Lancé en 2017 par l'administration pénitentiaire (DGAPR) et diverses institutions, le programme « Moussalaha » (Réconciliation) vise à assister les détenus condamnés pour terrorisme qui souhaitent se repentir. Depuis son lancement, ce programme a bénéficié à 207 détenus, dont huit femmes.

Moulay Idriss Agoulmam, responsable de la DGAPR, a indiqué que « l’idée est le fruit d'une nouvelle approche, adoptée en 2015, qui consiste entre autres à surveiller l'évolution de ces condamnés et à aider ceux qui souhaitent se remettre en question ».

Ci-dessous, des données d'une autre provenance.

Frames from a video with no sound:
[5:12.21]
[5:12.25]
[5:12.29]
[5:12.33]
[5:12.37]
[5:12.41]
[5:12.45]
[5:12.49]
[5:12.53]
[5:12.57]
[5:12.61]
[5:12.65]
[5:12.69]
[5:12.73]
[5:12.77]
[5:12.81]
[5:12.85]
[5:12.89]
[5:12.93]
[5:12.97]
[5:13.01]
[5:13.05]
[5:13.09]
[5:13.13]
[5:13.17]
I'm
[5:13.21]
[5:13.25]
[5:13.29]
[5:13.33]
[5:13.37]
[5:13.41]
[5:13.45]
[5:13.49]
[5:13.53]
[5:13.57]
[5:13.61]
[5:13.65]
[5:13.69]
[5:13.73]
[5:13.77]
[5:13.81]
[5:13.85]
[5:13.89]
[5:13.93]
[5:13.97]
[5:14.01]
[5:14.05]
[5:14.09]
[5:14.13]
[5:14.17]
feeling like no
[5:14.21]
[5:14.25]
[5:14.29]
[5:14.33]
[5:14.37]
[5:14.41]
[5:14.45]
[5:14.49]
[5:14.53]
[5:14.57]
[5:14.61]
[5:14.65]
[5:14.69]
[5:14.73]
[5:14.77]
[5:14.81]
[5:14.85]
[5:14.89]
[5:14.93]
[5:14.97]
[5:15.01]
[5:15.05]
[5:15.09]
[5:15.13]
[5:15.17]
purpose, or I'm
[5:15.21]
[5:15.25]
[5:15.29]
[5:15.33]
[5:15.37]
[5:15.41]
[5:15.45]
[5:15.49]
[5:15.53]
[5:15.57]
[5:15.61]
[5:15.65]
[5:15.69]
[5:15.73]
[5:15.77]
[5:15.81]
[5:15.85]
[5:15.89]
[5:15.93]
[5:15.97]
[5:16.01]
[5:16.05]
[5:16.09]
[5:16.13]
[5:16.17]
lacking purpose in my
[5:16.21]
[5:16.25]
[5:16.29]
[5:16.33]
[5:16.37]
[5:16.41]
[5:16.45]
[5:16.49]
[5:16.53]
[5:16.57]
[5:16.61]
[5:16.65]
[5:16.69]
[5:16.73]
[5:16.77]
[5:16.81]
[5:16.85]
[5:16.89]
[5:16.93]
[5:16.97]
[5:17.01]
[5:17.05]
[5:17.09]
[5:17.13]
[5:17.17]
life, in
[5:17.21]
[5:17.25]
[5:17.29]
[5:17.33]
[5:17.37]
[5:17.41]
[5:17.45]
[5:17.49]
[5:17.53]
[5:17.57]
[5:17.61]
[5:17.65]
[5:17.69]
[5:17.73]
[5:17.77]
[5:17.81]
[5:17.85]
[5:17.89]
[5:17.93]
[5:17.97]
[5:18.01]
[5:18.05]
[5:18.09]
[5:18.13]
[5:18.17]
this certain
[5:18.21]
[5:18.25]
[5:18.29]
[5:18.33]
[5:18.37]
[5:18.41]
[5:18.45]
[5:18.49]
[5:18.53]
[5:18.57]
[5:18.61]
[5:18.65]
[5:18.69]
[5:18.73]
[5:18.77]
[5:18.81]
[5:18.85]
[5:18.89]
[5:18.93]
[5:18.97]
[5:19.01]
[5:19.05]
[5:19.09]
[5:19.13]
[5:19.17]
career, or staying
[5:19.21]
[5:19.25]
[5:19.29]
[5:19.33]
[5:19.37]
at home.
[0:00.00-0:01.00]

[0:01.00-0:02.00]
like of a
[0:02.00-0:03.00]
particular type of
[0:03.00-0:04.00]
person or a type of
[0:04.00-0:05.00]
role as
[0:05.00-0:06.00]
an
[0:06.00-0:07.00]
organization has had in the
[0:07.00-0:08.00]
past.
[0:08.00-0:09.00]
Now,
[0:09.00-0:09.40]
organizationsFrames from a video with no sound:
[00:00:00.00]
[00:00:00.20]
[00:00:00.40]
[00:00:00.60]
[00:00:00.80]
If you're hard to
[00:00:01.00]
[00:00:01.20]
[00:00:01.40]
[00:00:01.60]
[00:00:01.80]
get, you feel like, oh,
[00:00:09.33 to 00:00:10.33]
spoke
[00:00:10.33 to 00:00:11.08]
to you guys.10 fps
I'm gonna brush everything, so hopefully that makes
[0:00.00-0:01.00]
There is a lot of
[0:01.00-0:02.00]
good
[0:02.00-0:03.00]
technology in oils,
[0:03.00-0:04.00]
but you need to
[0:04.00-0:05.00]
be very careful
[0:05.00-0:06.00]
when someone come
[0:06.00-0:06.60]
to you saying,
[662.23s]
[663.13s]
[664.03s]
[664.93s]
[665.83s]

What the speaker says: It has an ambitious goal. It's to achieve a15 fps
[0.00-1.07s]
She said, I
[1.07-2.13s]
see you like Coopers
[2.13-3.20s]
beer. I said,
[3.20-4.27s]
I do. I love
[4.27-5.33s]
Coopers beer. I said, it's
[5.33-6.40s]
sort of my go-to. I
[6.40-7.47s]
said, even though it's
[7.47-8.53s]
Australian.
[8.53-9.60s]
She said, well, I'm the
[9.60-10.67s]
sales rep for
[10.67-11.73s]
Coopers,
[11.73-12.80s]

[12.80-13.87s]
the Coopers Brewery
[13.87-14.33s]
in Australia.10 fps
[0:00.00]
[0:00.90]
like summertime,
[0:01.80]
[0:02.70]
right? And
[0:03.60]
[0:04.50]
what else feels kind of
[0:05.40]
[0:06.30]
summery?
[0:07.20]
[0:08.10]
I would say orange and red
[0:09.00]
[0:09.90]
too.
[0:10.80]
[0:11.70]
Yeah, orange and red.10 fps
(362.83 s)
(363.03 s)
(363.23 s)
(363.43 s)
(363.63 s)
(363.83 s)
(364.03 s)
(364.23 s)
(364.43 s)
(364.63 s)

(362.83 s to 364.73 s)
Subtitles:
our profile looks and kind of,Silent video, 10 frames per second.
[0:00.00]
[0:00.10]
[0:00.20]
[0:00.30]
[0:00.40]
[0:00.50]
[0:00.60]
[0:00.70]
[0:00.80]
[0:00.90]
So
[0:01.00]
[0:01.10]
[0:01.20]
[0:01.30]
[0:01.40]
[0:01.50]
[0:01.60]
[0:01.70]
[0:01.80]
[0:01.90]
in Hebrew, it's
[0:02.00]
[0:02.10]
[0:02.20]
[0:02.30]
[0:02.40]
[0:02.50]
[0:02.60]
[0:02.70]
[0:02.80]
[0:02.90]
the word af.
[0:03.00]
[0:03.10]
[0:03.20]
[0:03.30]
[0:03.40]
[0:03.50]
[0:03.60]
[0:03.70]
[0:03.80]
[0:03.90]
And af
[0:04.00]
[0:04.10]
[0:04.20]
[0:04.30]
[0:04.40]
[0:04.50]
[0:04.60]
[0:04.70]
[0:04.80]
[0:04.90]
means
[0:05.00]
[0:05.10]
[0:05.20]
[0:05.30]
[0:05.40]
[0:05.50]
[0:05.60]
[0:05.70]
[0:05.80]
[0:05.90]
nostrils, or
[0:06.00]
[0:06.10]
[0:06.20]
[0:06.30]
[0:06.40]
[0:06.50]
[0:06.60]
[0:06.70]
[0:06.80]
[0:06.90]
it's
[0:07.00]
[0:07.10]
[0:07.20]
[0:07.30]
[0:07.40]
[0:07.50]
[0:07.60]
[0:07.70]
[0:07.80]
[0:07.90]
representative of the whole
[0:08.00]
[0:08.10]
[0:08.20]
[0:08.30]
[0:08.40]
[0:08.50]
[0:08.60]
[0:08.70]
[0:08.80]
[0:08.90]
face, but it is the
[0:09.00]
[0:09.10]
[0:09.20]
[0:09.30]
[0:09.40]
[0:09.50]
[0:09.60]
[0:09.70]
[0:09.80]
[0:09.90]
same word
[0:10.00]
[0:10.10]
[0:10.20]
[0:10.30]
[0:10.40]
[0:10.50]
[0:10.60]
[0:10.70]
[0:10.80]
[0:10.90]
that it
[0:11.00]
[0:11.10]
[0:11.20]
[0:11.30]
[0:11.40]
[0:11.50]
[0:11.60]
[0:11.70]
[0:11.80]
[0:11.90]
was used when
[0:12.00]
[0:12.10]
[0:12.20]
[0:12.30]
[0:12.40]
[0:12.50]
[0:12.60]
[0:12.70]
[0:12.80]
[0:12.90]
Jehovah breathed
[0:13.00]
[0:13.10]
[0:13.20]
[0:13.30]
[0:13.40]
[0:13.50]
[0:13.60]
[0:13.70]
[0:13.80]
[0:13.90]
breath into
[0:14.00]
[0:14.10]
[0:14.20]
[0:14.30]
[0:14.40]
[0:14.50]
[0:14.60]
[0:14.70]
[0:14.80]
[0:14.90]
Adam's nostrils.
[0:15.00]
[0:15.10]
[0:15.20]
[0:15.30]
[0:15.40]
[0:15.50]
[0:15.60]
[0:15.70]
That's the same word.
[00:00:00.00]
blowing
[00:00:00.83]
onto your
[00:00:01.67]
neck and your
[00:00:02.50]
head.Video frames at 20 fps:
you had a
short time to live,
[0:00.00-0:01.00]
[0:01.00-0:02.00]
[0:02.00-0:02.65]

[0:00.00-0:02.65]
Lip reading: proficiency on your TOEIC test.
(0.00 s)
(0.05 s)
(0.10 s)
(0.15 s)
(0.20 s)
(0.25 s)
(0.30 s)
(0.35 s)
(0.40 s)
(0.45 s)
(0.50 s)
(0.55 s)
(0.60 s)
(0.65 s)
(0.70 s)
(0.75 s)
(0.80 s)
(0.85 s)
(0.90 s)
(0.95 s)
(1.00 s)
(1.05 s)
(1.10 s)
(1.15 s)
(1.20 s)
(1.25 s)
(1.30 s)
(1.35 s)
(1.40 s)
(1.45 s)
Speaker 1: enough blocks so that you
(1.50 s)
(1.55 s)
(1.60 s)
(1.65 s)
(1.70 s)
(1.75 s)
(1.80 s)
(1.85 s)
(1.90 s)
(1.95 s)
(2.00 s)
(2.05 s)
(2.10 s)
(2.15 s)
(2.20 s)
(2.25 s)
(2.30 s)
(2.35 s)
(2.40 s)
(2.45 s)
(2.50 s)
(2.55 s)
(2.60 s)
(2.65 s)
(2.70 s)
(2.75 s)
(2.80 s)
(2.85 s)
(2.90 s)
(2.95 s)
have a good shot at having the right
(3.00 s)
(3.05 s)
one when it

Condamné à mort en 2003 pour terrorisme, Mohamed Damir a pris part à la première édition du programme "Moussalaha" ce qui lui a permis de retrouver la liberté en 2017. Depuis, il milite pour convaincre les autorités de "tendre la main" aux détenus comme lui. Dans une déclaration à l’AFP, il a expliqué que « beaucoup de radicalisés ressentent le besoin de se débarrasser de leurs idées extrémistes une fois seuls avec eux-mêmes ». Ce programme vient ainsi leur donner la possibilité.

Rappelons que depuis 2002, le Maroc a démantelé plus de 2.000 cellules djihadistes et arrêté plus de 3.500 personnes accusées de lien avec des groupes islamistes radicaux.